The Big Lie

By Kathy Haggis, February 3, 2011

Paul harbors some odd theories about life.  His favorite is known as “The Big Lie Theory” which boils down to this: The bigger the lie the more likely people are to believe it.

Paul would wax enthusiastic about this concept when discussing potential true stories we could adapt into screenplays.  I recall a phony gold rush story – a huge fraud originating in Canada – that he has been wanting to tell for years.

Con artistry is something Paul admires and he’s always been awfully good at it.  He would use “the big lie” to play tricks on people.  For example, there was a fellow we’ll call Dave, a writer who was instrumental in helping Paul to get his start in Hollywood. Dave comes from an old Hollywood family. He is kind, genial and trusting and I have been proud to call him my friend for over 30 years. He is one of those rare loyal friends whom Paul later exchanged for more influential contacts.

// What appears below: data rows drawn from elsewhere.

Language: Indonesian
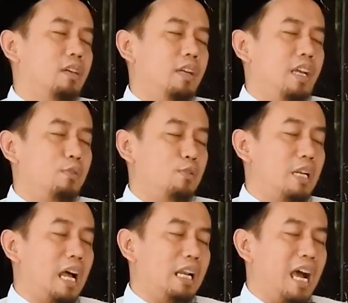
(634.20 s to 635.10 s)
eh
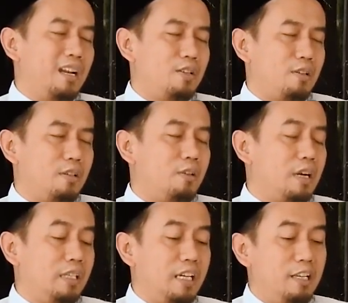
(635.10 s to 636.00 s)
gusila anang ansor
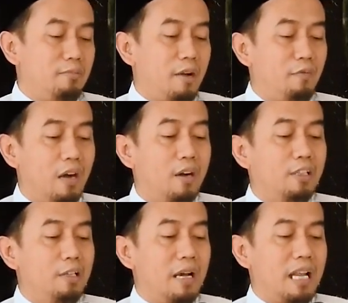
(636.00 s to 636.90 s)
koran nerima
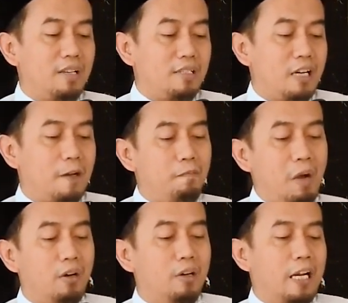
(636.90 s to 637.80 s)
fagodi ansar
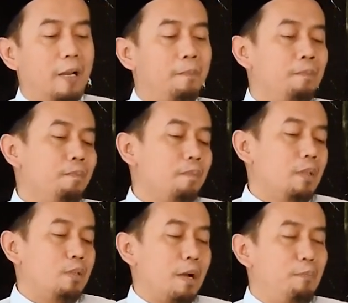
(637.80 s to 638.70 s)
pakola
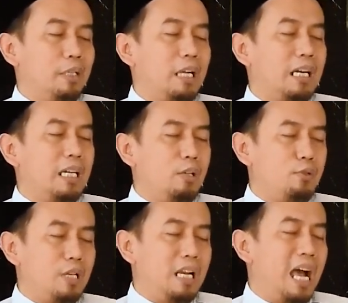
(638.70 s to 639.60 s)
sampai kaken iku
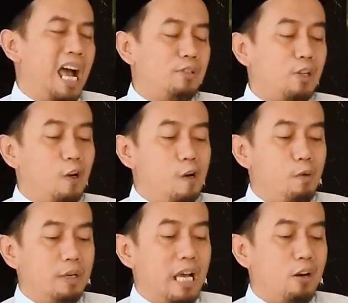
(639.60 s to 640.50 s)
silanang ansor
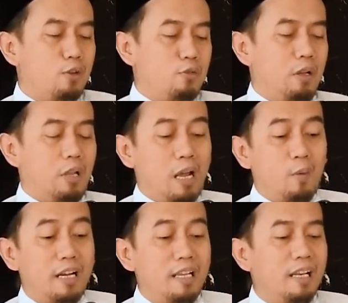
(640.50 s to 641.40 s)
ngomong ya Rasulullah
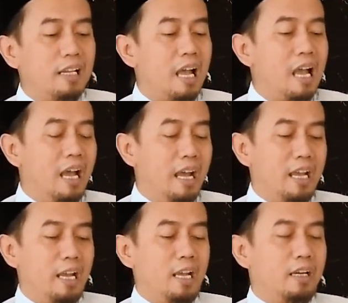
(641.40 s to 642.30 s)
hewanian ya
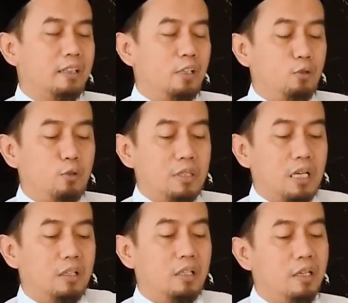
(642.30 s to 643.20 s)
eh keten utusan
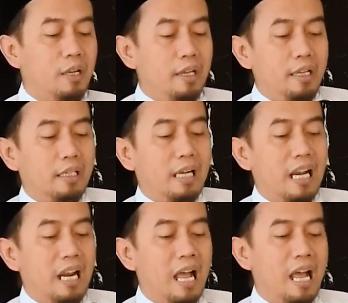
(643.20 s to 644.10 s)
Allah
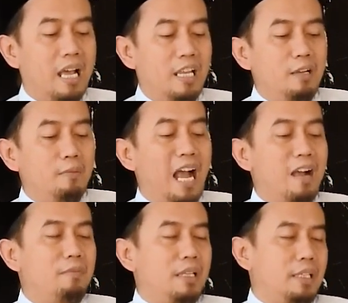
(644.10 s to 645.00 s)
ingkana
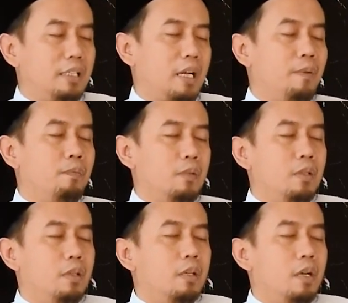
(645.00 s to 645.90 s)
ibna amatika
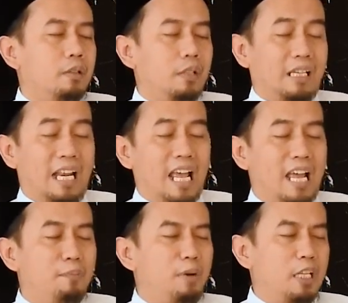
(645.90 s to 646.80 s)
keten
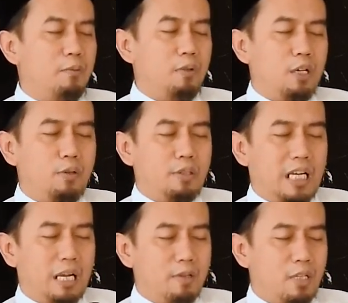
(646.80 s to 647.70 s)
kelepen ngipun iku
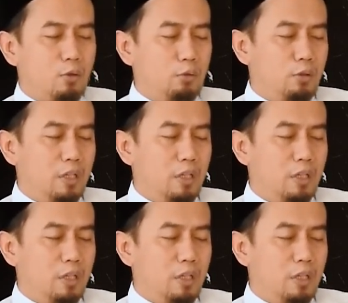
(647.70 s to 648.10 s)
jadi kemasin kudu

Around 1980, Paul and Dave shared a small office in Studio City. One day, rather than work (writers will do anything to avoid writing) Paul tested his favorite theory on Dave.  Dave had an older BMW that he was fond of, and he knew a bit about mechanics having worked on cars in the past, but Paul managed to so thoroughly convince Dave that “all cars have a hidden fifth wheel which only descends once the car is in motion” that, when I arrived to visit them that day, Paul actually had Dave lying on the pavement peering under his BMW searching for this phantom fifth wheel.  They worked together for years and this became a game for Paul.  He got a kick out of fooling people, and Dave was a favorite target.  It made Dave feel stupid.  Paul kept at Dave with one of these so-called “practical jokes” for days, even though the subject matter clearly upset Dave.  Paul liked to manipulate Dave into going along with business decisions and eroding his confidence in himself may have been helpful in that.

To this day, Dave and I both smile at the memory of the “the fifth wheel” in spite of what we know.  And therein lies the insidious ingredient that separates the truly great liar from the garden variety.  Paul’s immense talent for humor, his winning, boyish charm, allowed him to get away with bigger and bigger lies – unchallenged – all of his life.  And when times were tough and he needed a break, or when he could not get what he wanted any other way, he honed this skill into a weapon.  Business associates, family members, wives – anyone who proved inconvenient was discredited with lies so wild that no listener would believe that anyone would distort the truth so infamously.  Certainly not someone so eloquent, so apparently humble, with such famous awards on his mantel.  Certainly not someone who helped little orphans in Haiti.

I don’t think Paul finds it easy to lie like that and live with himself. What was once a devilishly funny pastime is now a compulsion which, sadly, has robbed him of all charm and humor. Looking at his dark, unhappy face, I see how much what he has become weighs on him and I wish I could lift the weight.

I have watched Paul work so hard over the years to convince himself that his lies are true that he now seems to have descended into a perpetual state of delusion.  But that’s another post for another day.